─── Records provided
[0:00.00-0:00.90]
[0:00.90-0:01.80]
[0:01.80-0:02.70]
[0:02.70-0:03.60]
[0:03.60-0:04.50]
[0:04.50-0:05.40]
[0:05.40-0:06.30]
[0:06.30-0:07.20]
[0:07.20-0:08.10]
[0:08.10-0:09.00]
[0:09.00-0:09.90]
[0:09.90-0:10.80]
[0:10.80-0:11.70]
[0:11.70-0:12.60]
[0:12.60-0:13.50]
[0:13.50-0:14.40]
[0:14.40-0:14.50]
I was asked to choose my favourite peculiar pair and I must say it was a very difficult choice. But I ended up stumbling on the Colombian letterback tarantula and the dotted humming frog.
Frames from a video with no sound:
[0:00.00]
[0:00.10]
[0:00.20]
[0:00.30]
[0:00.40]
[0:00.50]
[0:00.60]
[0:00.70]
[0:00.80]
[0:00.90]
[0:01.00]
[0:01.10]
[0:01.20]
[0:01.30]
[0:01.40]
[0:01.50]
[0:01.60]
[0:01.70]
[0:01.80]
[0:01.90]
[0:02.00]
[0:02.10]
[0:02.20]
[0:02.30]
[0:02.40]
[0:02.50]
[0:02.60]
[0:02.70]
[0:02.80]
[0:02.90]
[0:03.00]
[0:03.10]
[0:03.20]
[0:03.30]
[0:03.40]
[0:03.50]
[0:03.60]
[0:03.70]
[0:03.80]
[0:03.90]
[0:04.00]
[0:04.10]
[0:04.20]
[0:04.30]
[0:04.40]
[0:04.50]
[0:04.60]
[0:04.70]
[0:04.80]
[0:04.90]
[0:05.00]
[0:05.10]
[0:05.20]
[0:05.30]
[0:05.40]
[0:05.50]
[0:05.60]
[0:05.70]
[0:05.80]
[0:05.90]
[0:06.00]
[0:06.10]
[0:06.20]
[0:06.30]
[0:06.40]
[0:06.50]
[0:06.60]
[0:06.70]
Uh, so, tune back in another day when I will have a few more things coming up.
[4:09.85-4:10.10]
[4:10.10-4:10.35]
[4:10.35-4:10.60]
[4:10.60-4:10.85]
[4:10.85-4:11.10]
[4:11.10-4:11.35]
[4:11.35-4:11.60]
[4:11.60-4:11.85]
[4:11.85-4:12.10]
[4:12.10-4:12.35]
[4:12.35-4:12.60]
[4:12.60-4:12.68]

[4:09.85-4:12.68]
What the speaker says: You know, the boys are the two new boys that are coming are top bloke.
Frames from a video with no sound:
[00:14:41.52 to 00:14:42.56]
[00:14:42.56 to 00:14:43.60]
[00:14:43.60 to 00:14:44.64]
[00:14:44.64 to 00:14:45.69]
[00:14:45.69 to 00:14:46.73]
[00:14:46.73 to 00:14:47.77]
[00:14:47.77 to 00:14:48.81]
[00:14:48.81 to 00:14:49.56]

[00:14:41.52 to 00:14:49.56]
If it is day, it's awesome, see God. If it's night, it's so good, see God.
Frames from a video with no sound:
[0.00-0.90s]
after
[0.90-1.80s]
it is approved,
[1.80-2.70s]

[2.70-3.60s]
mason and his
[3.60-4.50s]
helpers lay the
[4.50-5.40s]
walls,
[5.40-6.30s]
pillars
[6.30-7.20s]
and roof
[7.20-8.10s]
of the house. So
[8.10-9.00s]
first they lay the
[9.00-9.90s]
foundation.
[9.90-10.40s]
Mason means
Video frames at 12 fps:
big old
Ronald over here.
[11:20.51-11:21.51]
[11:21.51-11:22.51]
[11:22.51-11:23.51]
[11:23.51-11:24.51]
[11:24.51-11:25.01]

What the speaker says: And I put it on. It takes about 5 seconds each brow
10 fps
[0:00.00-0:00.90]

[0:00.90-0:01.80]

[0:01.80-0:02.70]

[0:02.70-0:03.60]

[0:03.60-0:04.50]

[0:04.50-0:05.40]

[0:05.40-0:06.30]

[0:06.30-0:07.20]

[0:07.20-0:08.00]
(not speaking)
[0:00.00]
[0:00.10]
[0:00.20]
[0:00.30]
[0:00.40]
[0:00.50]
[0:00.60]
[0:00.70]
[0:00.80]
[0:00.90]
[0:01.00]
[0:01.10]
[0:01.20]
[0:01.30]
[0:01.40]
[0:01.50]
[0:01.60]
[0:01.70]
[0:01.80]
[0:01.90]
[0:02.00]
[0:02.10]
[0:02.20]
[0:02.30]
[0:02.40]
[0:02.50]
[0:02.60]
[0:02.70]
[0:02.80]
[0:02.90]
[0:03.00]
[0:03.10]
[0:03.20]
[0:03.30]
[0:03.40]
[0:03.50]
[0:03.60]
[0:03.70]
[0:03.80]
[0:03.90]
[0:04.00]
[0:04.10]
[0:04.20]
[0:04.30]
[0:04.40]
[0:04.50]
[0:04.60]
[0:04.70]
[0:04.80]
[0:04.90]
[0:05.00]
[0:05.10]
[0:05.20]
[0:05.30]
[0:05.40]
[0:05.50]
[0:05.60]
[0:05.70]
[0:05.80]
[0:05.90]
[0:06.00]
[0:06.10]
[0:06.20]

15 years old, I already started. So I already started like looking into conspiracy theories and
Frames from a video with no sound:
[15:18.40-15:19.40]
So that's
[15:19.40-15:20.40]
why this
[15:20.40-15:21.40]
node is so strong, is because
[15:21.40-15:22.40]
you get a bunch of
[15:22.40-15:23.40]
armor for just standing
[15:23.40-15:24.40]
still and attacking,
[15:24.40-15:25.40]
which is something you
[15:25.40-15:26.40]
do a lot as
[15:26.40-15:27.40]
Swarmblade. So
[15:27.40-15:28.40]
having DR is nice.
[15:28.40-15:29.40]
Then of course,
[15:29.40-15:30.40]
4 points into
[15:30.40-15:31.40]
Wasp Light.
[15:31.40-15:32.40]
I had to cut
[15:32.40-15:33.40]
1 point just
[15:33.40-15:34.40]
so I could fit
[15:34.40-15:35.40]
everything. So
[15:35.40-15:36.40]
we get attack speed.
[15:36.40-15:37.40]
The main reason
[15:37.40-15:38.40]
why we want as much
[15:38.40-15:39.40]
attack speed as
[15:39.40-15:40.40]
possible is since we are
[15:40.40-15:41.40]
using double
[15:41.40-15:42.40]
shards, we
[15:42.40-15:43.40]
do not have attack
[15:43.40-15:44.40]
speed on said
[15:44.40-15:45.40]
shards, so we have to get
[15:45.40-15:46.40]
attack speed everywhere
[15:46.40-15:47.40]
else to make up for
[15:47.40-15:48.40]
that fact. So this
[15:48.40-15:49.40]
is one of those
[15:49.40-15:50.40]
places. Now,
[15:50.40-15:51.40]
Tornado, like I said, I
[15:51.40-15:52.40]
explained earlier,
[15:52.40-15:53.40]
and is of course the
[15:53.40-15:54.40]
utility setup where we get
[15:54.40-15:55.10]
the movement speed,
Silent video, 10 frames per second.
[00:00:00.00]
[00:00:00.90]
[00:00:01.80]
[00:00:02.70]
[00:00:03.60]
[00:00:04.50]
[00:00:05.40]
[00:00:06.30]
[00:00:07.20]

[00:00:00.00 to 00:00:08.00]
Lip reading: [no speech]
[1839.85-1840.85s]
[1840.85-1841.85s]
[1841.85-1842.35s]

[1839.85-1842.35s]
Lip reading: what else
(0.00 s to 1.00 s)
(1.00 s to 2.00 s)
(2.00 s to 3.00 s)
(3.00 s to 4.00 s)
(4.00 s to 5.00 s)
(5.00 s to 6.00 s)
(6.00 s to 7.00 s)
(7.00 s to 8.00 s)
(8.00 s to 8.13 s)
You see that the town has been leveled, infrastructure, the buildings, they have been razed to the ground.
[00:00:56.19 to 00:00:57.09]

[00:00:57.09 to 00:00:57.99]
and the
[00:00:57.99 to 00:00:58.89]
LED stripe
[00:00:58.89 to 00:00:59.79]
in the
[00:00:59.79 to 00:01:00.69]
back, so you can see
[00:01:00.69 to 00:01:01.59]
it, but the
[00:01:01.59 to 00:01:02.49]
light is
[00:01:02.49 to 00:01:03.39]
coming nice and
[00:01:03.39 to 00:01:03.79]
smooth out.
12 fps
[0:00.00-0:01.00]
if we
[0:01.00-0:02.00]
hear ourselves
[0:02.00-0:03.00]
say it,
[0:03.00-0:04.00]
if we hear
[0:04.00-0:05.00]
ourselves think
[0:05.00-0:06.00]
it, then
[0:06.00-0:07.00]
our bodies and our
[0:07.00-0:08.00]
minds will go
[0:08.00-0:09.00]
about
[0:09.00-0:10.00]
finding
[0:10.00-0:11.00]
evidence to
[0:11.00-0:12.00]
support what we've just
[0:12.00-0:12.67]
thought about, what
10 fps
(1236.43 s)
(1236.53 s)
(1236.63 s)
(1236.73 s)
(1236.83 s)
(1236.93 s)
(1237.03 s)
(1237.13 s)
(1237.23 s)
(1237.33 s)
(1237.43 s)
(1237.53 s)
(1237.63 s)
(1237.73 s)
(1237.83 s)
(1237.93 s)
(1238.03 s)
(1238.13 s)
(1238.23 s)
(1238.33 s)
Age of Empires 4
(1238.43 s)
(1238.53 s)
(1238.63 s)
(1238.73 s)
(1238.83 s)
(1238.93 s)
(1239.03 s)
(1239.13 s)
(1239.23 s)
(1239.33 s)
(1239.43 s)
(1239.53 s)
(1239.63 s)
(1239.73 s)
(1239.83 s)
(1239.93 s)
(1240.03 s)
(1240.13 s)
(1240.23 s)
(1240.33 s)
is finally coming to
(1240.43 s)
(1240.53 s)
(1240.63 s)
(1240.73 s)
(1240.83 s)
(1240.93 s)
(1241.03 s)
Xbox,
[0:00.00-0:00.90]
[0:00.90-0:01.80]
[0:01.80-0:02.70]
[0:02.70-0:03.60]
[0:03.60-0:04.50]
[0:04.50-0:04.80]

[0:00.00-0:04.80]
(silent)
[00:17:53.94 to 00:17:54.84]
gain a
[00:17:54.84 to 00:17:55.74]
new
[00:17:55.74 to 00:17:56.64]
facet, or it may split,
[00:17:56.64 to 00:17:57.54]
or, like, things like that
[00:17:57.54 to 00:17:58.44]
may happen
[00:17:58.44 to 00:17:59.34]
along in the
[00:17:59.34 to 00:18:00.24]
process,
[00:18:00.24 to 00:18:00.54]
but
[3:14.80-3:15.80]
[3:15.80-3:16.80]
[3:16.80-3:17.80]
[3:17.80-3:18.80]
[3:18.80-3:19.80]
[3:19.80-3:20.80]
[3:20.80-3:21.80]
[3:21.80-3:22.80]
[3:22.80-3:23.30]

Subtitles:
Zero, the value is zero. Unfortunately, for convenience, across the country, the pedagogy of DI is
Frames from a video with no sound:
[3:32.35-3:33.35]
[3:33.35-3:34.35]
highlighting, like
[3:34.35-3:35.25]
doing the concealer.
──────
-- Task brief --
Copy, without any change, the run of lines from the one with "(1240.03 s)" through the end of the entries above.

-- Exercise answer --
(1240.03 s)
(1240.13 s)
(1240.23 s)
(1240.33 s)
is finally coming to
(1240.43 s)
(1240.53 s)
(1240.63 s)
(1240.73 s)
(1240.83 s)
(1240.93 s)
(1241.03 s)
Xbox,
[0:00.00-0:00.90]
[0:00.90-0:01.80]
[0:01.80-0:02.70]
[0:02.70-0:03.60]
[0:03.60-0:04.50]
[0:04.50-0:04.80]

[0:00.00-0:04.80]
(silent)
[00:17:53.94 to 00:17:54.84]
gain a
[00:17:54.84 to 00:17:55.74]
new
[00:17:55.74 to 00:17:56.64]
facet, or it may split,
[00:17:56.64 to 00:17:57.54]
or, like, things like that
[00:17:57.54 to 00:17:58.44]
may happen
[00:17:58.44 to 00:17:59.34]
along in the
[00:17:59.34 to 00:18:00.24]
process,
[00:18:00.24 to 00:18:00.54]
but
[3:14.80-3:15.80]
[3:15.80-3:16.80]
[3:16.80-3:17.80]
[3:17.80-3:18.80]
[3:18.80-3:19.80]
[3:19.80-3:20.80]
[3:20.80-3:21.80]
[3:21.80-3:22.80]
[3:22.80-3:23.30]

Subtitles:
Zero, the value is zero. Unfortunately, for convenience, across the country, the pedagogy of DI is
Frames from a video with no sound:
[3:32.35-3:33.35]
[3:33.35-3:34.35]
highlighting, like
[3:34.35-3:35.25]
doing the concealer.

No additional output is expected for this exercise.